SIGHTINGS



Groups Sound Red
Alert Over Smog -
'Public Health Crisis'
By Environmental News Network staff
Link
1-20-00
 
 
 
In 1999, only seven states met the Environmental Protection Agency's controversial health standard for smog and soot, according to an analysis of data from air-quality monitors across the country.
 
"Smog is causing a public health crisis, affecting people in nearly every state in the nation," said Rebecca Stanfield, an attorney with the U.S. Public Interest Research Group, which contributed to the analysis. "It's time to take aggressive action to protect public health and clean the air."
 
According to the report, "Danger in the Air," the EPA's eight-hour federal health standard for smog was exceeded at least 7,672 times in 1999. The standard is exceeded whenever and wherever an average of more than .08 parts per million of particulate matter accumulates in the air over an eight-hour period.
 
Led by the American Trucking Association, commerce and industry groups are challenging this standard. In May, a three-judge panel of the U.S. Court of Appeals for the District of Columbia ruled in favor of commerce and industry on the grounds that the process the EPA used in setting the standard is illegal. The case is pending review by the U.S. Supreme Court.
 
"Danger in the Air" also analyzed the number of times the previous one-hour standard was exceeded. That standard ".12 parts per million averaged over a one-hour period " was exceeded 592 times. In the mile-high city of Denver, Colorado, car traffic is a major contributor to air pollution.
 
Smog is formed when nitrogen oxide, emitted as a byproduct of fossil-fuel burning by automobiles and electric power plants, mixes in the air with other chemicals in the presence of sunlight and heat.
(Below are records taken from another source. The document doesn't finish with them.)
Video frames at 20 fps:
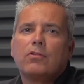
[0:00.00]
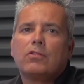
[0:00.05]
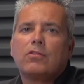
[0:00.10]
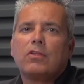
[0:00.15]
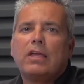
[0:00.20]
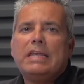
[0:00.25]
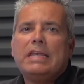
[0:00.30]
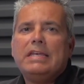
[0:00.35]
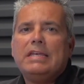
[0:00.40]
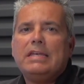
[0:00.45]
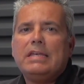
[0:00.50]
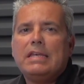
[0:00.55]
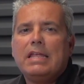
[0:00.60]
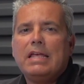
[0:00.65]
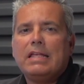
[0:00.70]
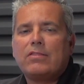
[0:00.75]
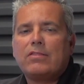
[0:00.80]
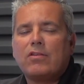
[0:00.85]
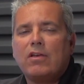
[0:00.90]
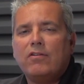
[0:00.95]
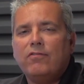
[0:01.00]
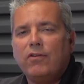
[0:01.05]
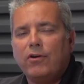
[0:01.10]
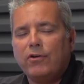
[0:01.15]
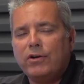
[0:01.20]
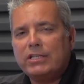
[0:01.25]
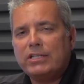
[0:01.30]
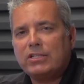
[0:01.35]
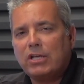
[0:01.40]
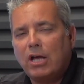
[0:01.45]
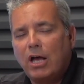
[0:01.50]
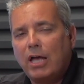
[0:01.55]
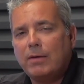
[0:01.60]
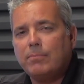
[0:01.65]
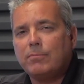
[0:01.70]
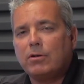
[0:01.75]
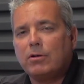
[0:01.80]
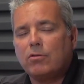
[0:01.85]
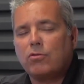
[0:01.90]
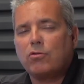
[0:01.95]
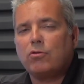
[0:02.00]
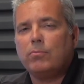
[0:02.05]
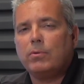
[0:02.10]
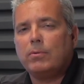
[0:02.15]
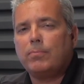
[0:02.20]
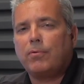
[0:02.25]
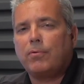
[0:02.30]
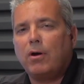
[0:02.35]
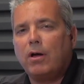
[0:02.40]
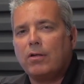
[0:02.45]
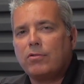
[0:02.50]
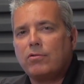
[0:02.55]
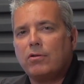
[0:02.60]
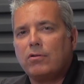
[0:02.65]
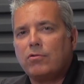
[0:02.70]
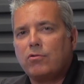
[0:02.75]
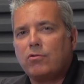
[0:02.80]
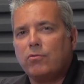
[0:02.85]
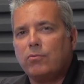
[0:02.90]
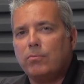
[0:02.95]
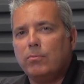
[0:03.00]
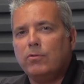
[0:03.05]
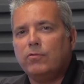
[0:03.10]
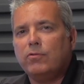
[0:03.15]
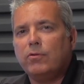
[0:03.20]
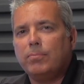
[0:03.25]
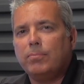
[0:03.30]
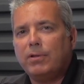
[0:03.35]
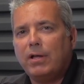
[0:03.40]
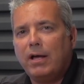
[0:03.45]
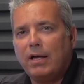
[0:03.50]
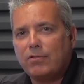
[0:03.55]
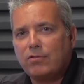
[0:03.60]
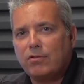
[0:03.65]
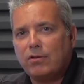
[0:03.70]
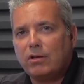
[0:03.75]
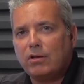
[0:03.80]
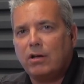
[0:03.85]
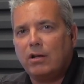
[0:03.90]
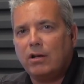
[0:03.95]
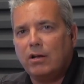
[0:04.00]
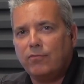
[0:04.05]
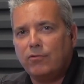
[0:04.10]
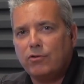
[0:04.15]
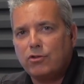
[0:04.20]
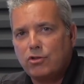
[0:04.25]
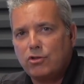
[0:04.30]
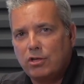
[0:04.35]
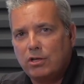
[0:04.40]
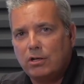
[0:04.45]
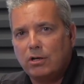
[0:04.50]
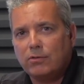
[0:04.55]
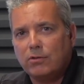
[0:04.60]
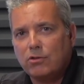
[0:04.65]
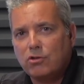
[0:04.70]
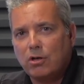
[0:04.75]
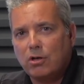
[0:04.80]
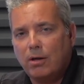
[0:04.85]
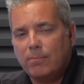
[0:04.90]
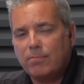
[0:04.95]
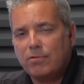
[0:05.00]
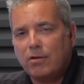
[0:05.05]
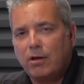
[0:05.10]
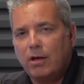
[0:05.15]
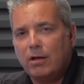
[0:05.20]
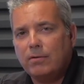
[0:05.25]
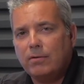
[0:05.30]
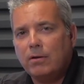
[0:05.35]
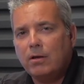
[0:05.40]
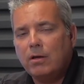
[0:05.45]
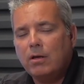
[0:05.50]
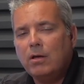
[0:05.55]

it's a, it's a very time consuming process to remove the plastic on every sheet on the job site.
Smog season generally lasts from May to September, depending on weather conditions.
 
Smog is responsible each year for more than six million asthma attacks, 159,000 emergency-room visits and 53,000 hospitalizations, according to a report issued in October 1999 by Abt Associates of Cambridge, Massachusetts. "We think the [new] standard should be enforced," said Stanfield.
 
Whether or not this comes to pass, the U.S. Public Interest Research Group and the Clean Air Network say Congress and the EPA can take other action to clean up the air.
 
One step already has been taken. On Dec. 21, 1999, the EPA adopted regulations aimed at making conventional passenger cars, including sport-utility vehicles, 90-percent cleaner by the year 2004.
 
Stanfield sees encouraging signs in the campaign to clean up the country's air. Five bills currently in the U.S. Senate and House of Representatives promote clean air. One aim of the legislation is to get rid of a loophole that allows old, coal-fired power plants to emit four to 10 times as many pollutants as newer power plants.
 
"All bills will save tens of thousands of lives each year, prevent millions of unnecessary illnesses and help to protect our local and global ecosystems," the researchers write in their report.